WORK TASK: Please output the lines from the one with "(1376.43 s to 1377.43 s)" through the end of the data exactly as written, omitting all pictures.

DATA:

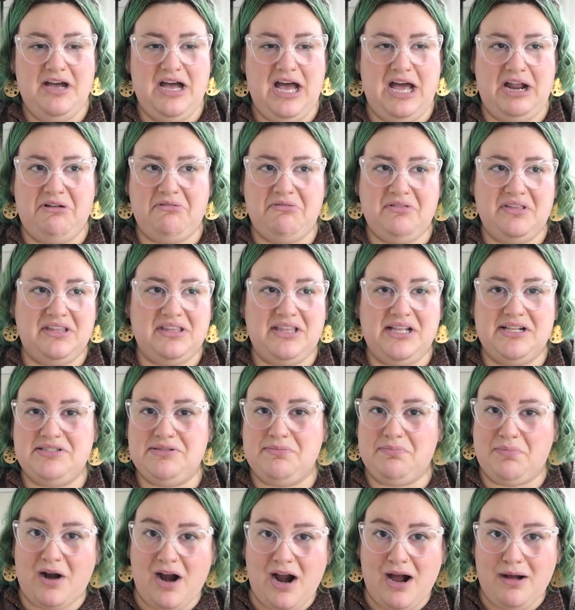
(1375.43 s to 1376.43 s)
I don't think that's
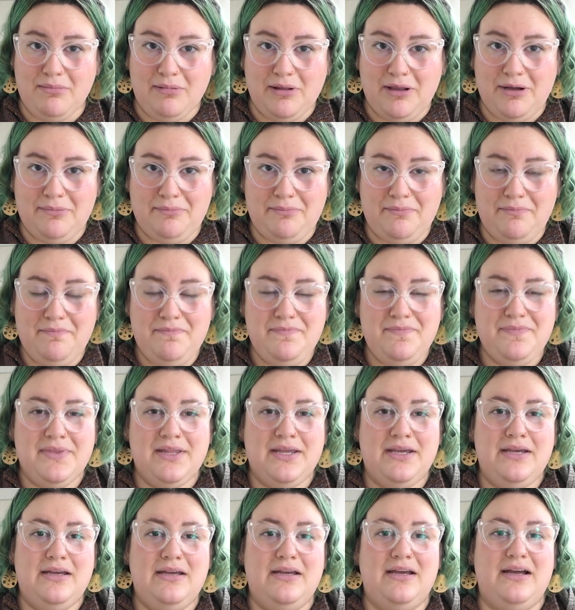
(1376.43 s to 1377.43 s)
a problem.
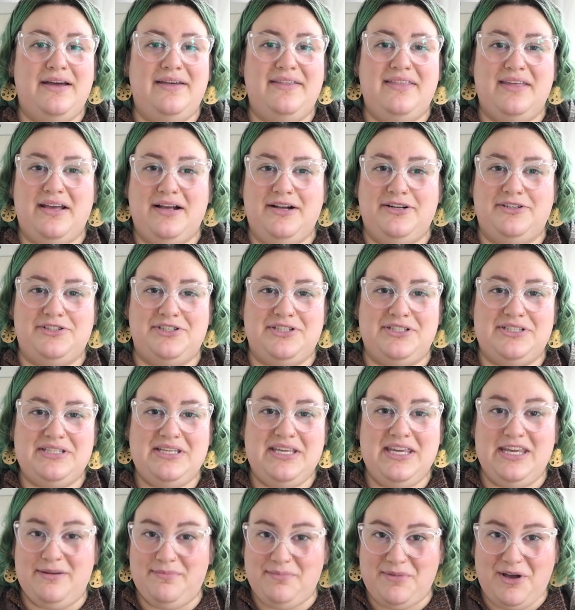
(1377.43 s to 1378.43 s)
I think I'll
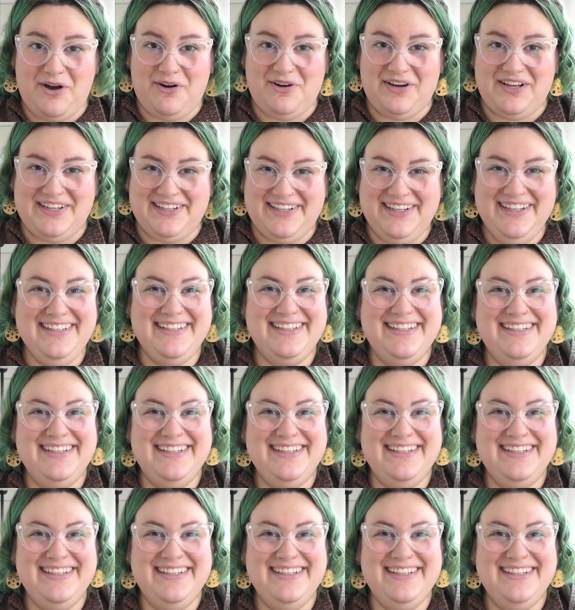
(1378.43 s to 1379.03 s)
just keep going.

TASK OUTPUT:
(1376.43 s to 1377.43 s)
a problem.
(1377.43 s to 1378.43 s)
I think I'll
(1378.43 s to 1379.03 s)
just keep going.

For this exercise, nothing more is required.